Sparse autoencoders (SAEs) are a core technique in mechanistic interpretability — the field that tries to map neural network internals to human-readable concepts. The problem: as models grow, the dictionaries SAEs learn balloon in size, requiring huge numbers of stored values. The new design, called Expander SAEs, swaps out the standard dense decoder for one built on a mathematical structure called an expander graph, where each feature connects to only a small, fixed number of inputs. Tested on Pythia, Qwen2.5-3B, and Llama-3.2-1B, the most compressed version used 293 times fewer learned decoder values than a full dense decoder while recovering 84% of the baseline performance on a standard loss metric.

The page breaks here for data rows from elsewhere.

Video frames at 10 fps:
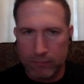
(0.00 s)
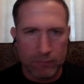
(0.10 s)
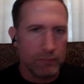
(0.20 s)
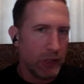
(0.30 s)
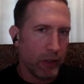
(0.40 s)

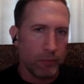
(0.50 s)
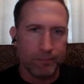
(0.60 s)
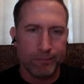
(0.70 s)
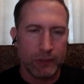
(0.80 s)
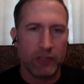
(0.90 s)
you know,
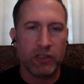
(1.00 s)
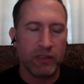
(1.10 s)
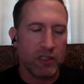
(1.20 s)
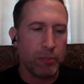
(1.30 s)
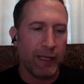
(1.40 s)
such and
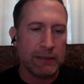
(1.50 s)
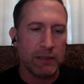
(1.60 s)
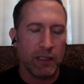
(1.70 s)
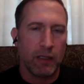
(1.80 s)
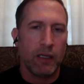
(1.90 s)
such place.
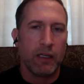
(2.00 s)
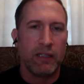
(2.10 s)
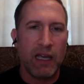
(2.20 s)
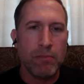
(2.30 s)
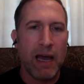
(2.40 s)

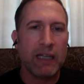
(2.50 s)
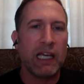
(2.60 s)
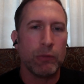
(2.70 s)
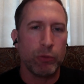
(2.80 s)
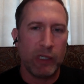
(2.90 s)
Came back
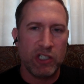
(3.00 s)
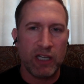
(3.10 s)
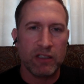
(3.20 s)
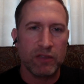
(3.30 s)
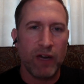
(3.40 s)
in. We
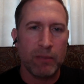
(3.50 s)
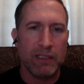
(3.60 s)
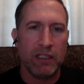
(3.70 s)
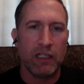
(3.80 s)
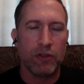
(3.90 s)
rechecked his vitamin
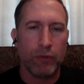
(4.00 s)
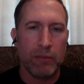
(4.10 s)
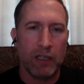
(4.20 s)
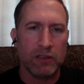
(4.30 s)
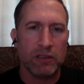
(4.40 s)
D in 3
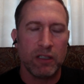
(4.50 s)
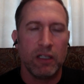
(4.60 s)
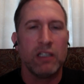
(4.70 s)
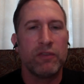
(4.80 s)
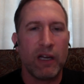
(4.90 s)
months.
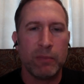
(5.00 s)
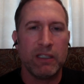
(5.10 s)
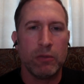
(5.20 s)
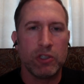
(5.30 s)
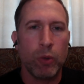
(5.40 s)
His vitamin
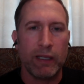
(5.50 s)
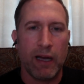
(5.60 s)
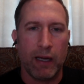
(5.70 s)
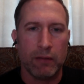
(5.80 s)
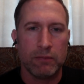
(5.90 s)
D was 29.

Interpretability research has quietly become one of the higher-stakes corners of AI development, with labs like Anthropic investing heavily in SAE-based tools to understand model behavior before deployment. The catch has always been scale: the same growth that makes frontier models capable also makes them expensive to study. A compression method that preserves most of the signal while cutting storage by two orders of magnitude could make serious interpretability work accessible at model sizes where it currently isn't practical.
The authors are careful to note the remaining gap isn't fully explained by parameter count alone — encoder design plays a role too, which means this isn't a free lunch, just a cheaper one.